Najdorf age 60 in this game. One of the criticisms of Bobby Fischer is that he came along at <just> the right time, when the most famous players of Europe and Russia were aging, past their primes, and younger studs like karpov and Beliavsky had yet to make their appearance on the world stage.

May-29-22  RookFile: That criticism might apply more aptly to Karpov, whose main competition was basically Korchnoi. How quickly we forget about Fischer defeating Bent Larsen 6-0, who was playing the best chess of his life until losing to Fischer. For example, Bent played on Board 1 of the 1970 USSR vs World match and put 2.5/4 up on the board. Fischer also rolled up a huge plus over Petrosian, but strangely, Karpov and Kasparov were unable to do that.

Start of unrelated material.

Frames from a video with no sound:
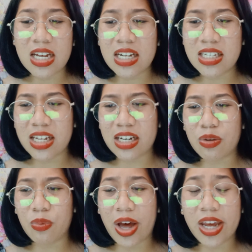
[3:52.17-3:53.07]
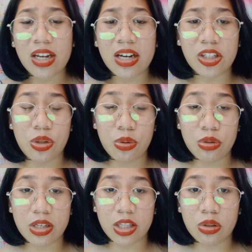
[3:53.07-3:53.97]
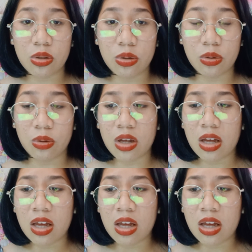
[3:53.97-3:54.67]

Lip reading: Instead, why not use it to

In the end, Karpov played all the same guys that Fischer did (even older then), including Najdorf, who he was unable to beat until Miquel was 72 years old. For xome reason, Karpov couldn't get his rating as high as Fischer's.

I wonder why?

Premium Chessgames Member
  HeMateMe: hmm...Larsen very quickly left the world stage. He was not at all the player in the 1970s that he was in the '60s. Petrosian was past his prime in 1971, he was also past his prime when he played Karpov. karpov had to be better than Vaganian, Seriwan, John Nunn, other young worthies.

Fischer was always the youngest man in the big tournaments of the 1960s. Can the same be said of Anatoly Karpov?

Jun-16-22  jerseybob: To my eyes when I first saw this game, 23.bxc4(instead of 23.Bxc4), seemed weak and anti-positional. But, as Bobby undoubtedly saw, the pawn gets more and more important, and after 27.e5!, bashing away the protection of c5, the way is cleared. Another factor in favor of white's plan: the way Najdorf banished his bishop to e8 instead of joining the fun on the long diagonal, although exactly how that was to be done I can't say.